Le principal problème avec le travail volontaire est que les parties de code moins amusantes à écrire se voient porter moins d'attention. Voilà pourquoi il est bien d'avoir à la fois des volontaires et des personnes payées pour travailler sur un même projet.

Olinux : Comment décririez vous l'avancement de Wine dans les années 90 et quels sont les objectifs pour 2000 ? Quand les utilisateurs auront-ils une version parfaite de Wine ?

Julliard : Wine a parcouru un trés long chemin depuis le support des applications uniquement 16~bits jusqu'à l'actuel support de pratiquement toutes les API 16 et 32 bits, OLE, DirectX, etc. Nous arrivons à un point où le cœur de Wine est complet ce qui devrait nous conduire à la première grande distribution publique, espérons cette année.
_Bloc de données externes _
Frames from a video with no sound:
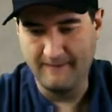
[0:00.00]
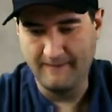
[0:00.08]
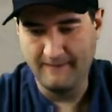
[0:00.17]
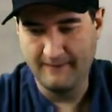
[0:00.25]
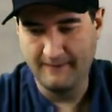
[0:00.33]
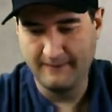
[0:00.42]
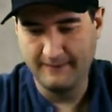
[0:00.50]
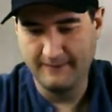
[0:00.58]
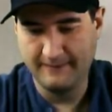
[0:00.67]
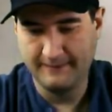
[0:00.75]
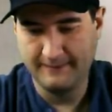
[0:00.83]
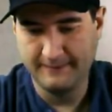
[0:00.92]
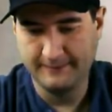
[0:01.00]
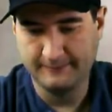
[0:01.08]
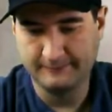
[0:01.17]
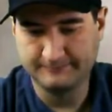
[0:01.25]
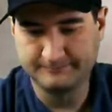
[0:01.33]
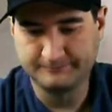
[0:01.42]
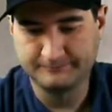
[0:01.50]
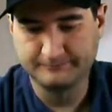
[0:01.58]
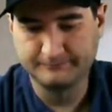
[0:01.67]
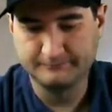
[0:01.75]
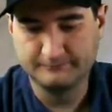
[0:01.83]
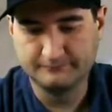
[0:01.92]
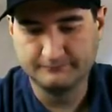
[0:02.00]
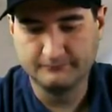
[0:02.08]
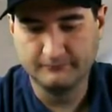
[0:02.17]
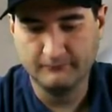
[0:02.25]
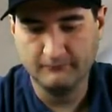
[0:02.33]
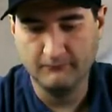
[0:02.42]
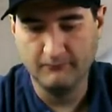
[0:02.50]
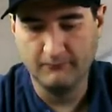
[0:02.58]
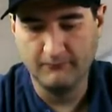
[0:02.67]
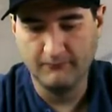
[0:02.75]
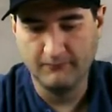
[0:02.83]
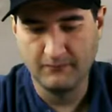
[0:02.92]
[no speech]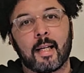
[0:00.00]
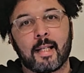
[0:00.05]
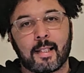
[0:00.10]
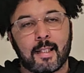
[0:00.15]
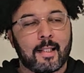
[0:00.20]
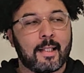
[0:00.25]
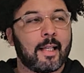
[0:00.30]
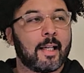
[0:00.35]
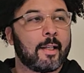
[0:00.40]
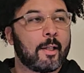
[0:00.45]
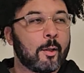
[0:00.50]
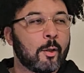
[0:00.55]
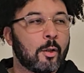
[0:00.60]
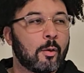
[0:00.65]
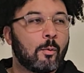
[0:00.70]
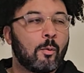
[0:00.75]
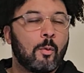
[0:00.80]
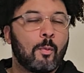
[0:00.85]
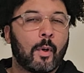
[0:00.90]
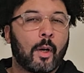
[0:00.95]
as I say, I use
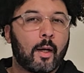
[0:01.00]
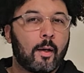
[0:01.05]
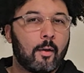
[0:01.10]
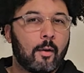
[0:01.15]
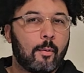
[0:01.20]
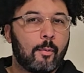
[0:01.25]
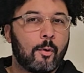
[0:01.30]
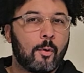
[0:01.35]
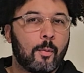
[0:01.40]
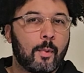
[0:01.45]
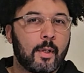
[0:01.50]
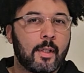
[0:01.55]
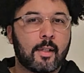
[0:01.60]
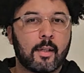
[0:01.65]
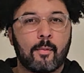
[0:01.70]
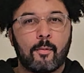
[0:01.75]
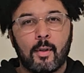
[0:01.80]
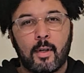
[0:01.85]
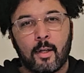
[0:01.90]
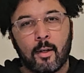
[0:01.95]
the warm light a lot more because
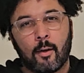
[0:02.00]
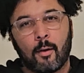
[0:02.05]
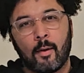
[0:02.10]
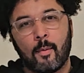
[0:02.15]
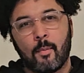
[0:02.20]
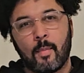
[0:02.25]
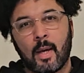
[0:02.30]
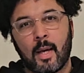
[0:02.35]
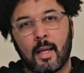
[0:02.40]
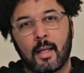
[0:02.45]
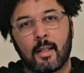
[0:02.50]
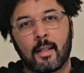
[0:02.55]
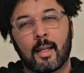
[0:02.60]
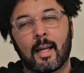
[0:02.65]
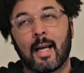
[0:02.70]
I'm reading a lot in bed,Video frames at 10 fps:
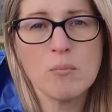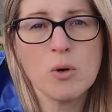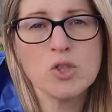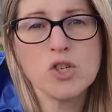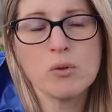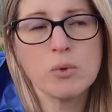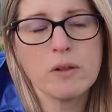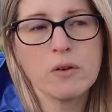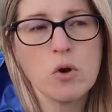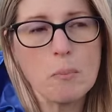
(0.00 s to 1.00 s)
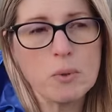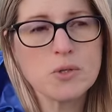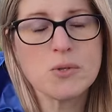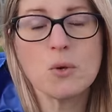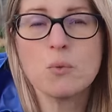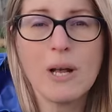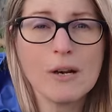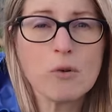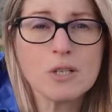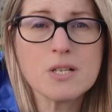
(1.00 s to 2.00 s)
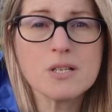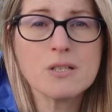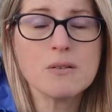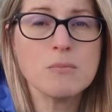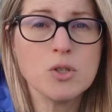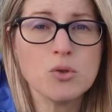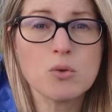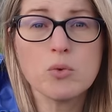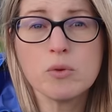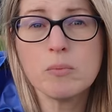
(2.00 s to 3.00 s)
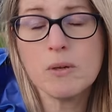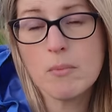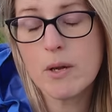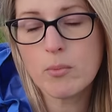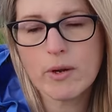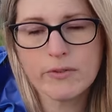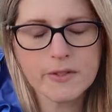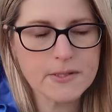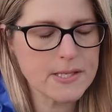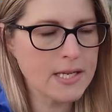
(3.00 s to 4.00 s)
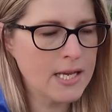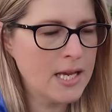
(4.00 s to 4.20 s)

Mulching with compost or well-rotted manure would be my preference.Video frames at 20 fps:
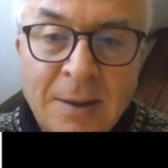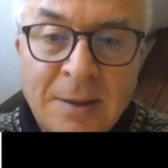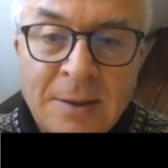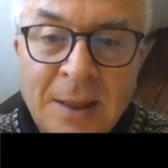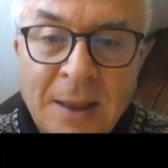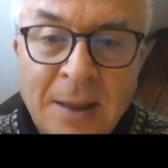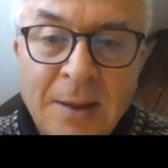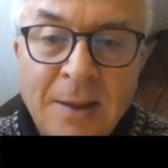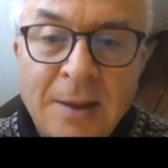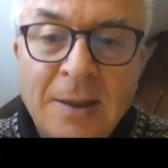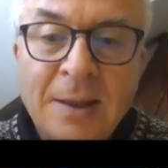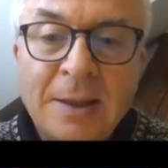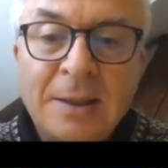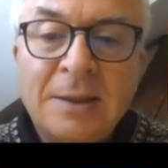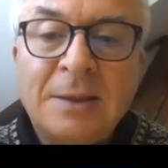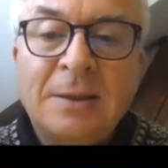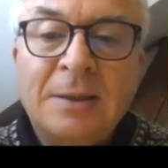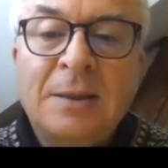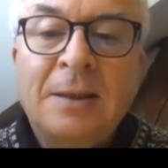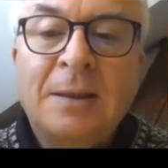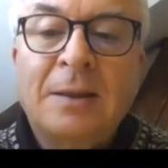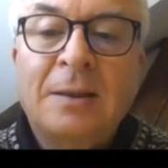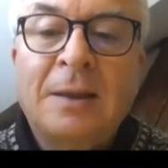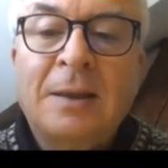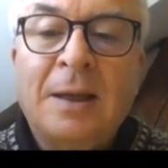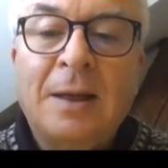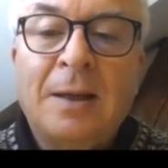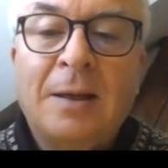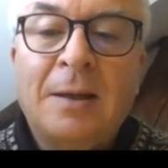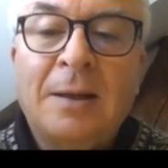standardized,
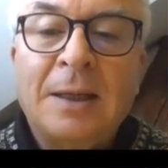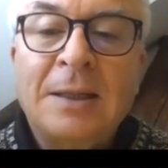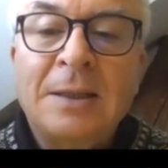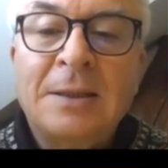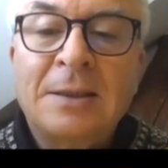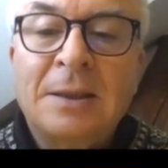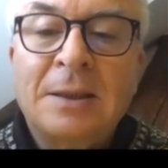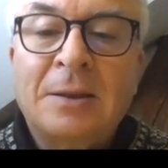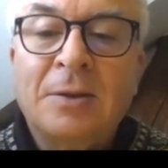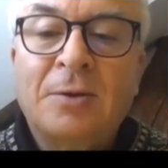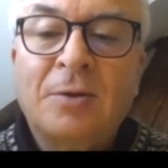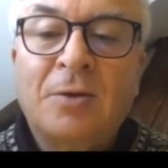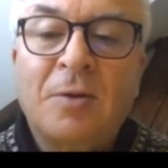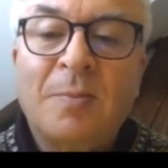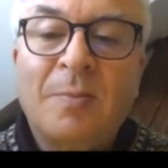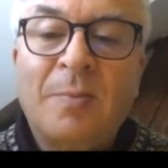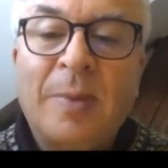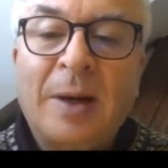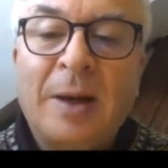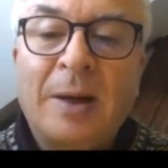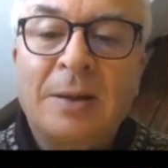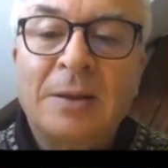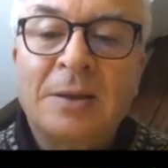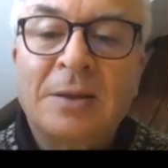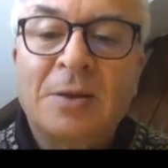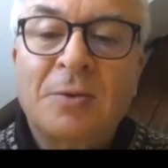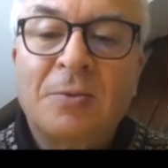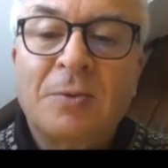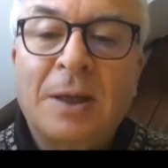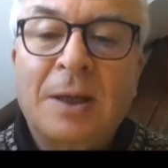they are easy to compare.
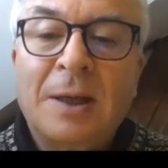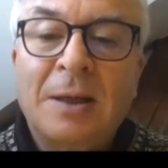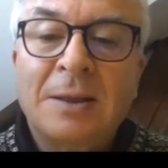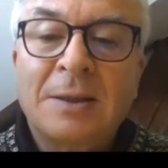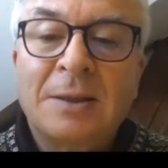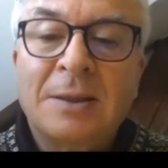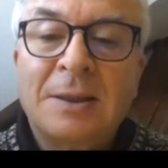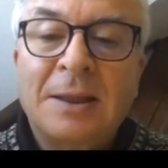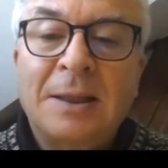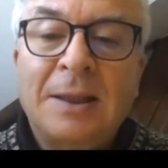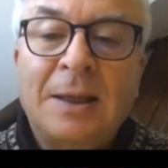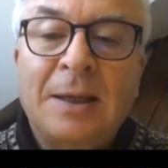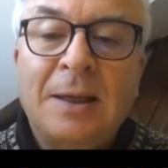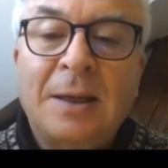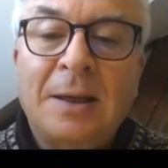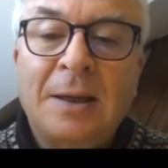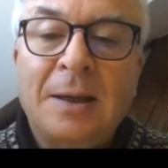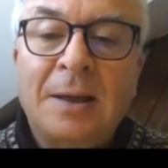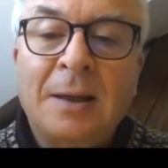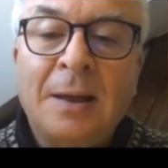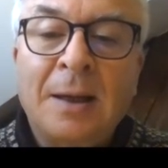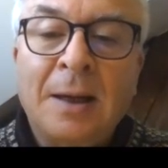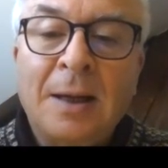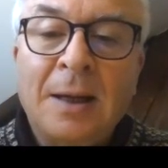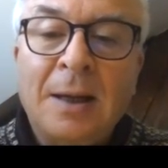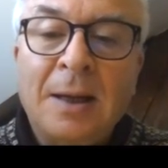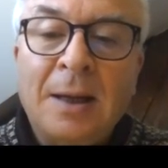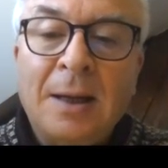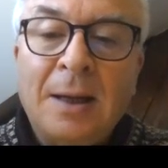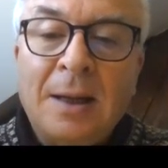So we can see here
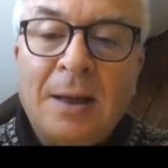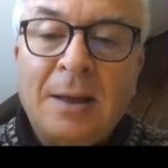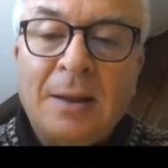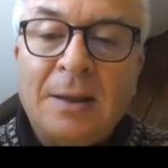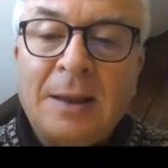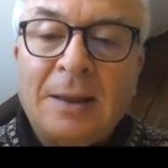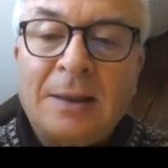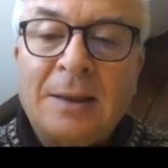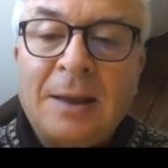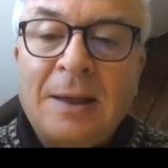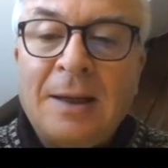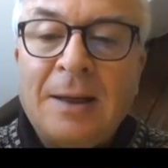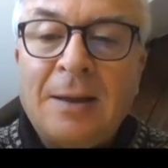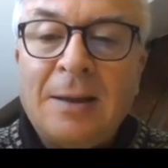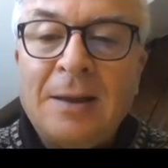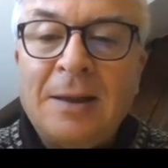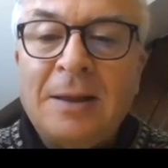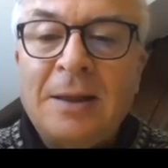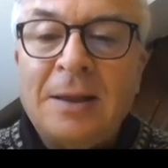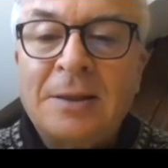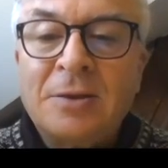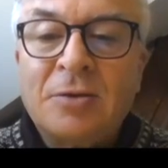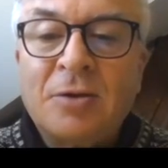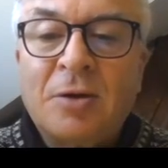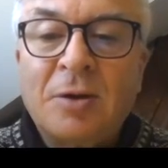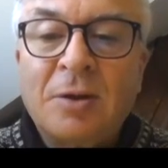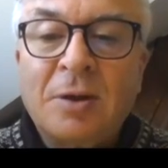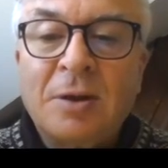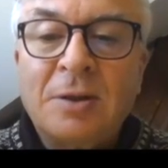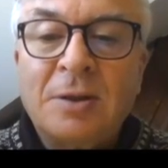that clearly the
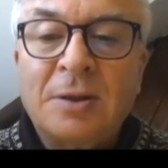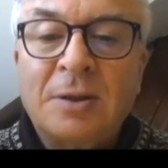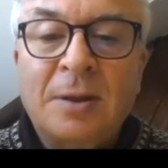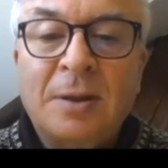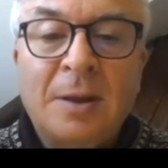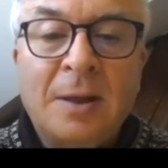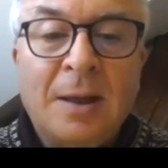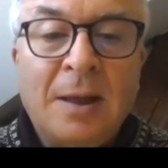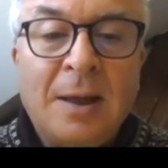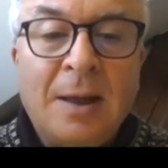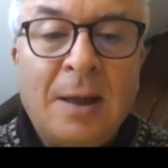strongest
La version parfaite qui fera tourner 100 % des applications avec 100 % de compatibilité n'existera probablement jamais, mais une version qui est parfaite pour un certain nombre d'applications testées est certainement possible ; en fait, le Wine actuel est déjà parfait pour certaine applications.

Adaptation française de la Gazette Linux

L'adaptation française de ce document a été réalisée dans le cadre du Projet de traduction de la Gazette Linux.